## Goal of the exercise
Each entry below should be echoed exactly, with pictures omitted.

## Material for the task
◆ ◆ ◆ ◆

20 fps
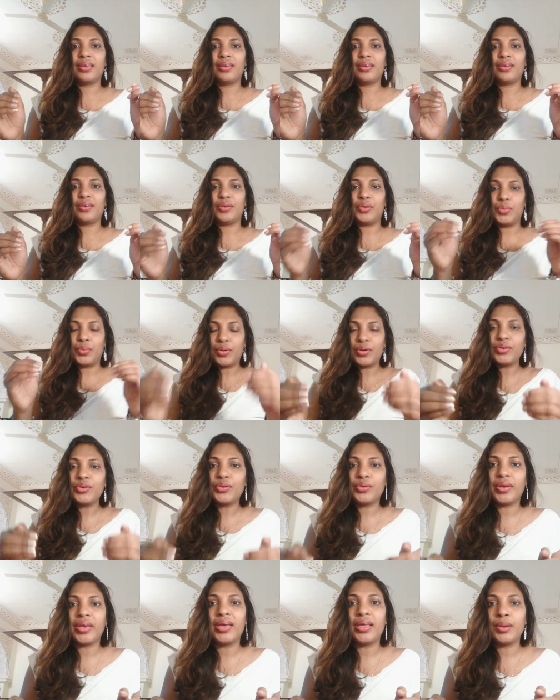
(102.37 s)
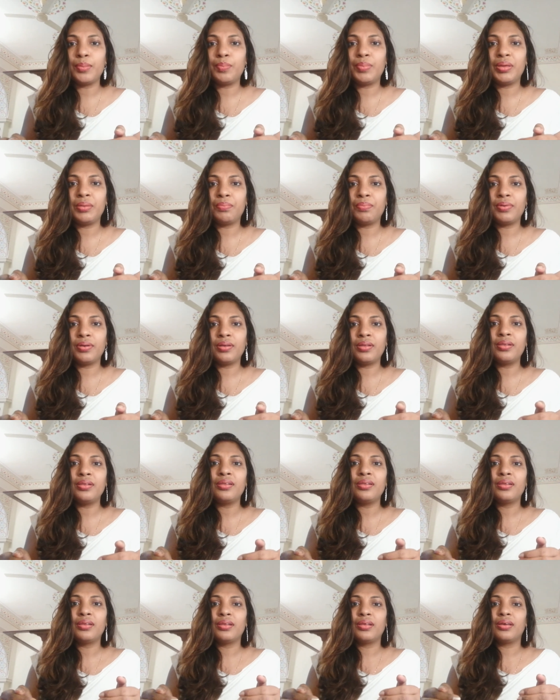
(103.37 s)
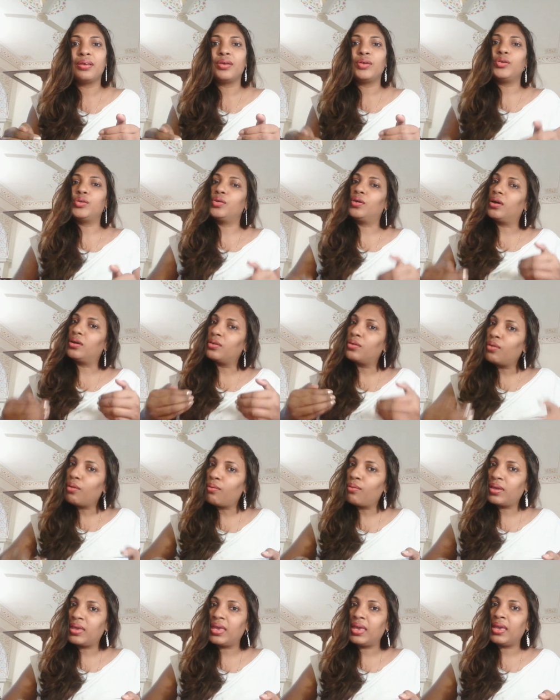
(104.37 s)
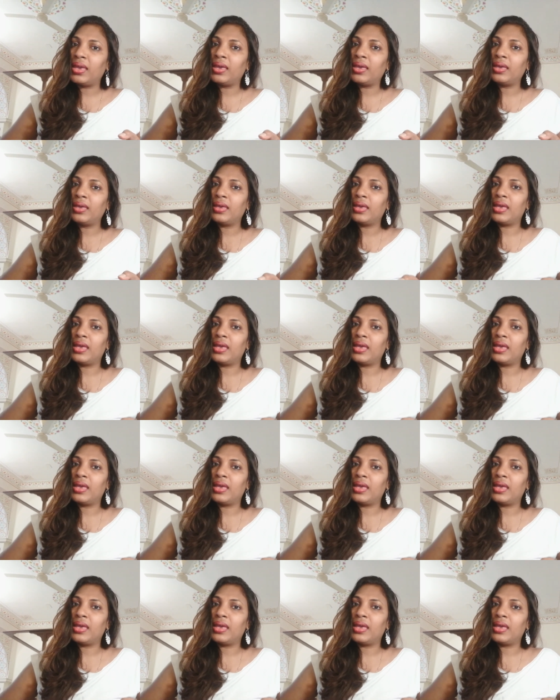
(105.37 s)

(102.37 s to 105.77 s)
you want to help people, you are okay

◆ ◆ ◆ ◆

## Exercise result
20 fps
(102.37 s)
(103.37 s)
(104.37 s)
(105.37 s)

(102.37 s to 105.77 s)
you want to help people, you are okay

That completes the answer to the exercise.